**Exercise aim**.
I need the lines from the one containing "[0:00.40-0:00.60]" through the last line of the entries retyped exactly, with no pictures among them.

**Recorded information**.
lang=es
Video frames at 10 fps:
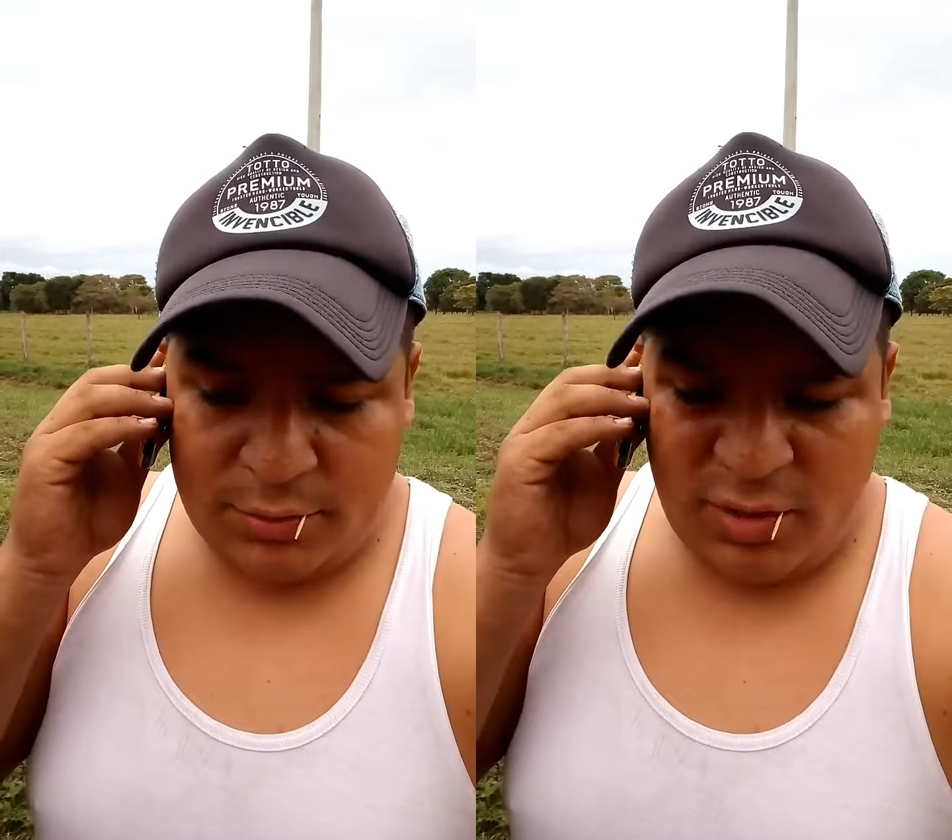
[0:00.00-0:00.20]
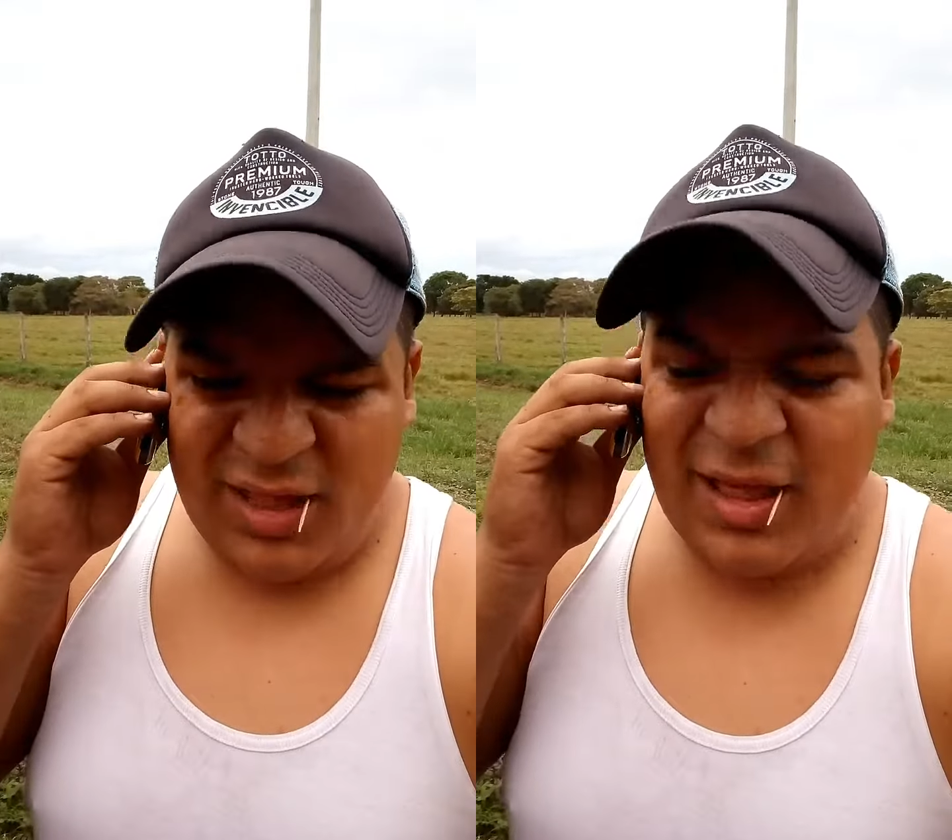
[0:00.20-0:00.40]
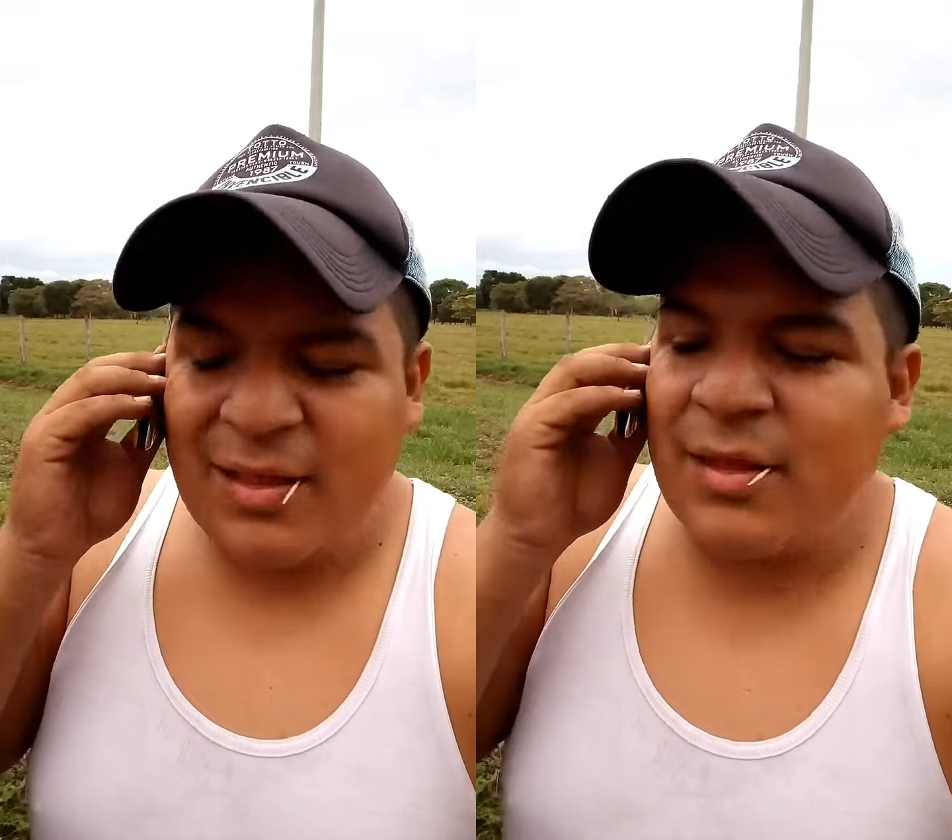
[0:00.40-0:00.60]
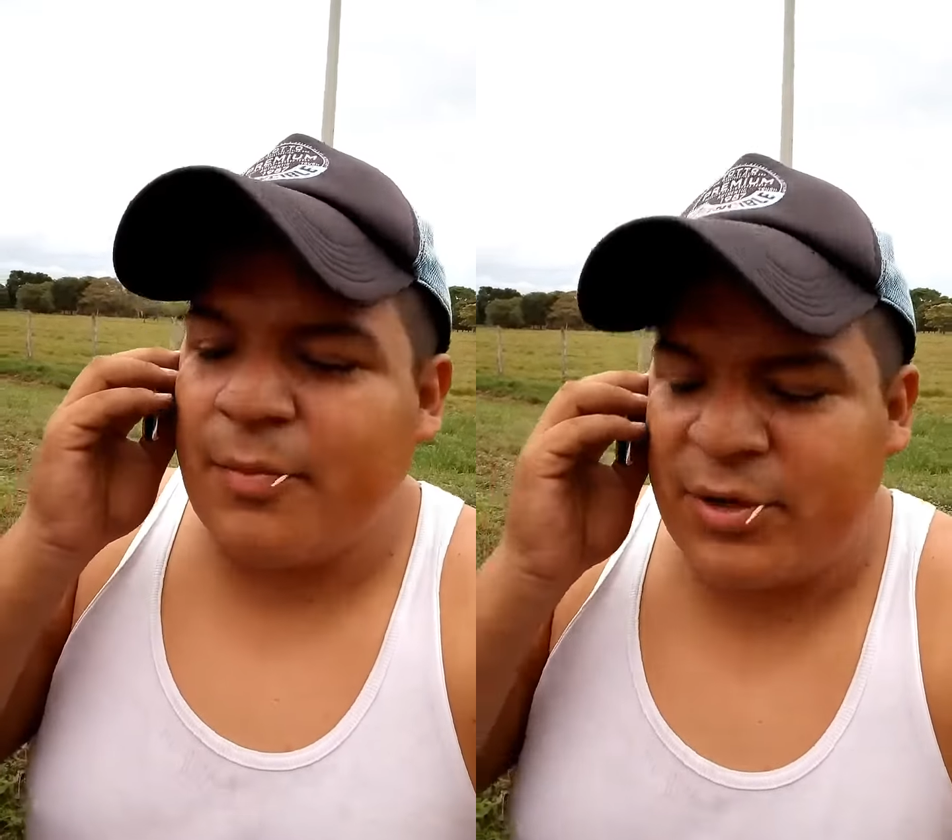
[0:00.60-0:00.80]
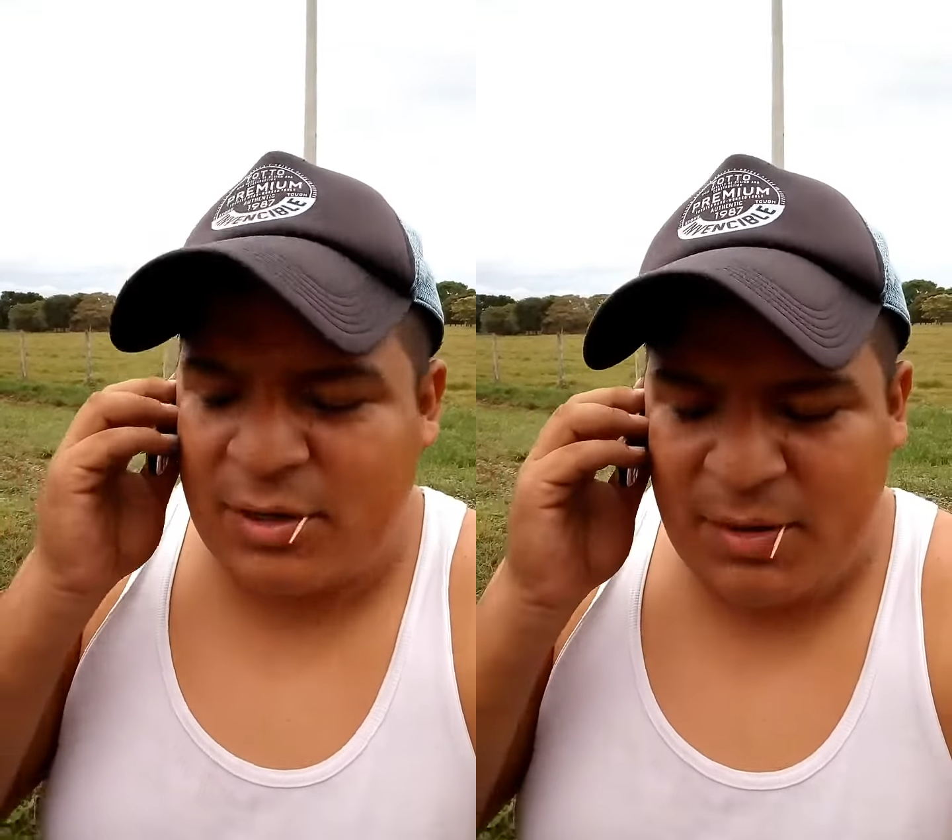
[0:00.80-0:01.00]
Yo hasta
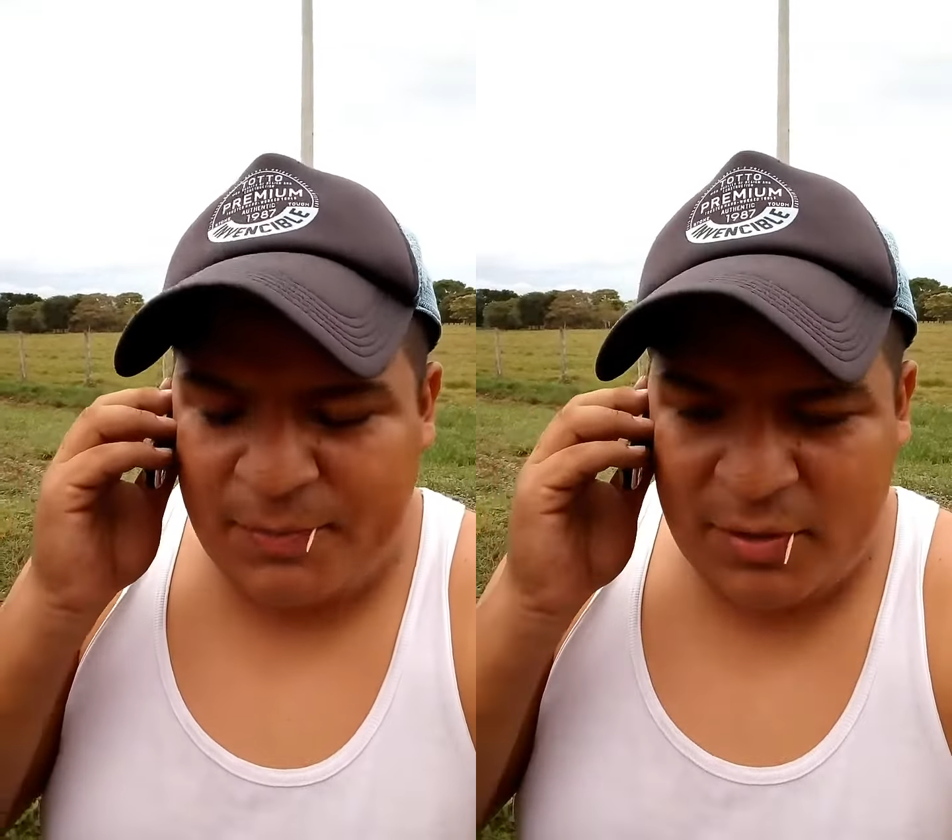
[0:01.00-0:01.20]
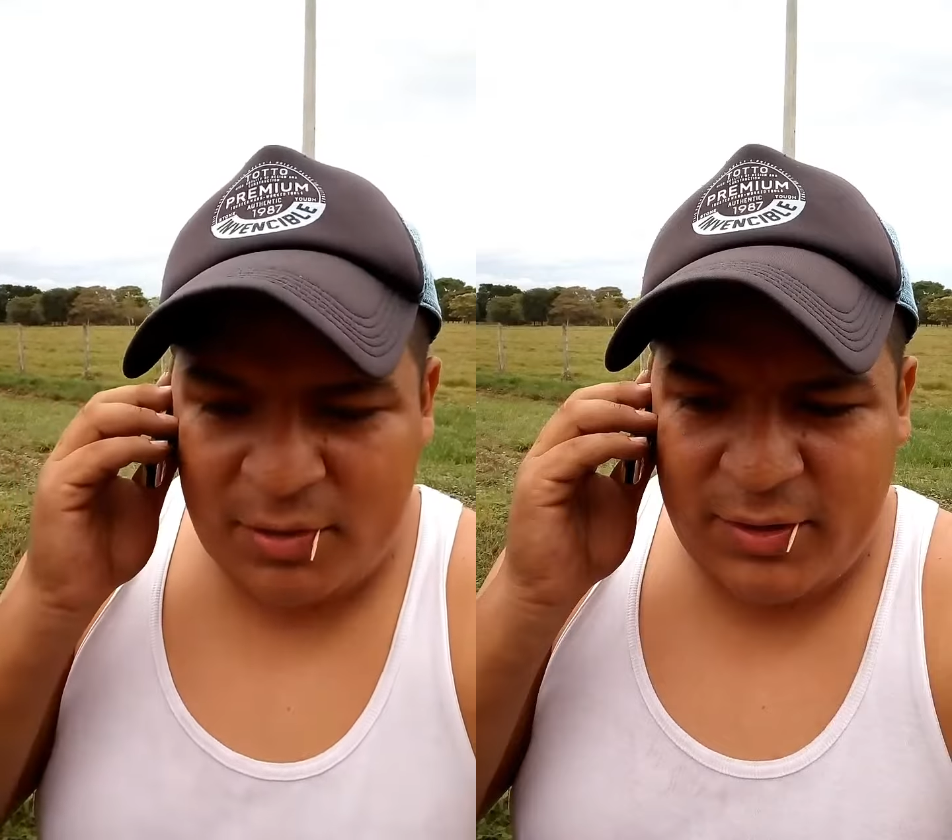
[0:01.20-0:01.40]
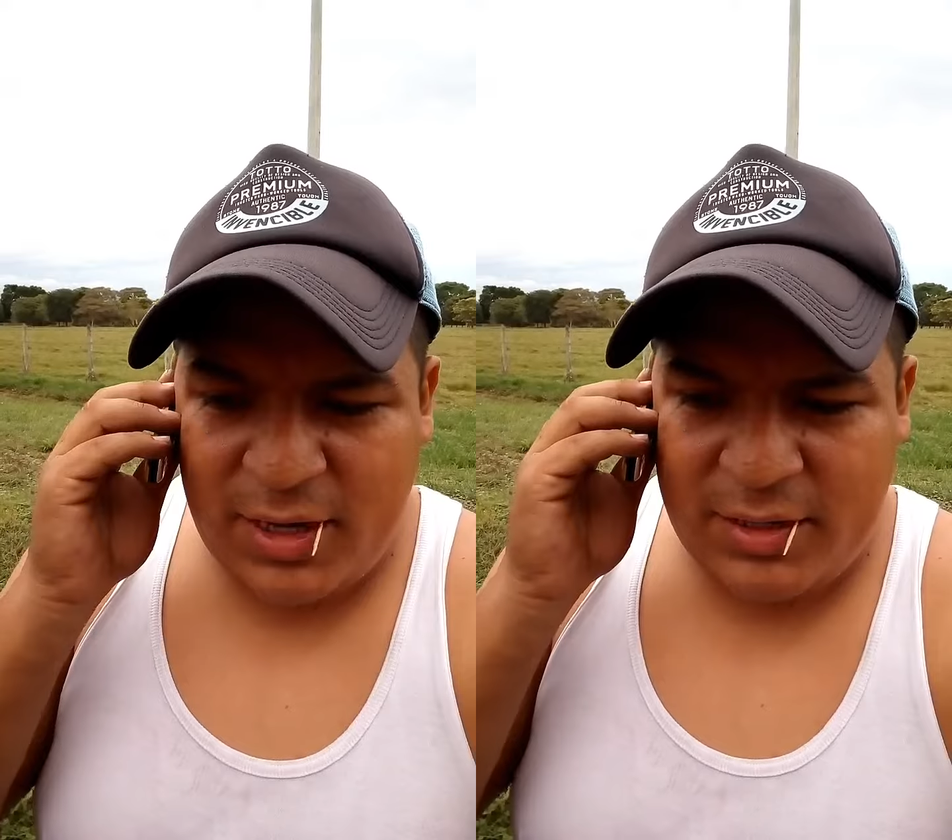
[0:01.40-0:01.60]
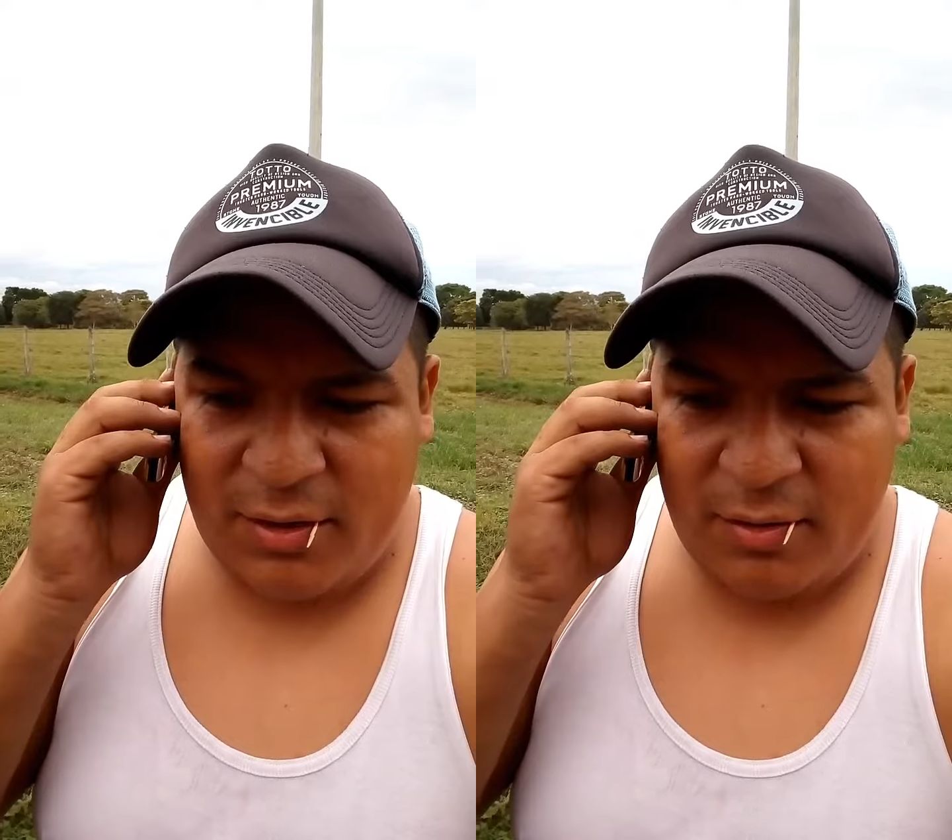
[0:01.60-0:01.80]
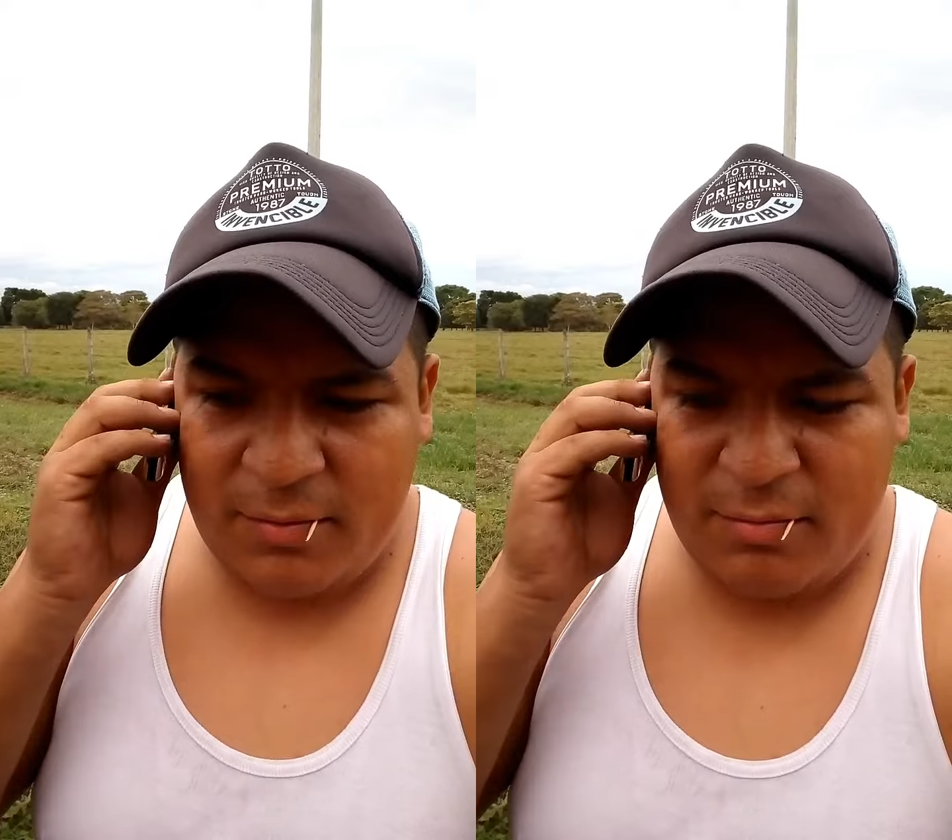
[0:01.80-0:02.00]
por 100 mil pesos se lo hubiera
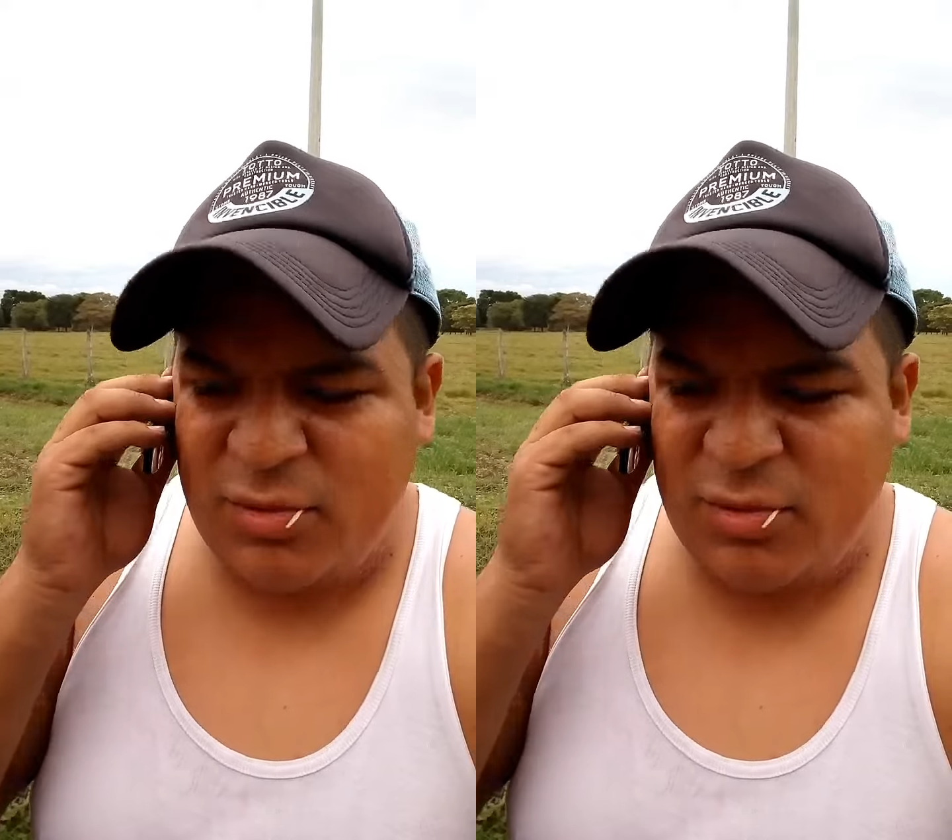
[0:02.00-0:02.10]
llevado,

**Solved exercise**.
[0:00.40-0:00.60]
[0:00.60-0:00.80]
[0:00.80-0:01.00]
Yo hasta
[0:01.00-0:01.20]
[0:01.20-0:01.40]
[0:01.40-0:01.60]
[0:01.60-0:01.80]
[0:01.80-0:02.00]
por 100 mil pesos se lo hubiera
[0:02.00-0:02.10]
llevado,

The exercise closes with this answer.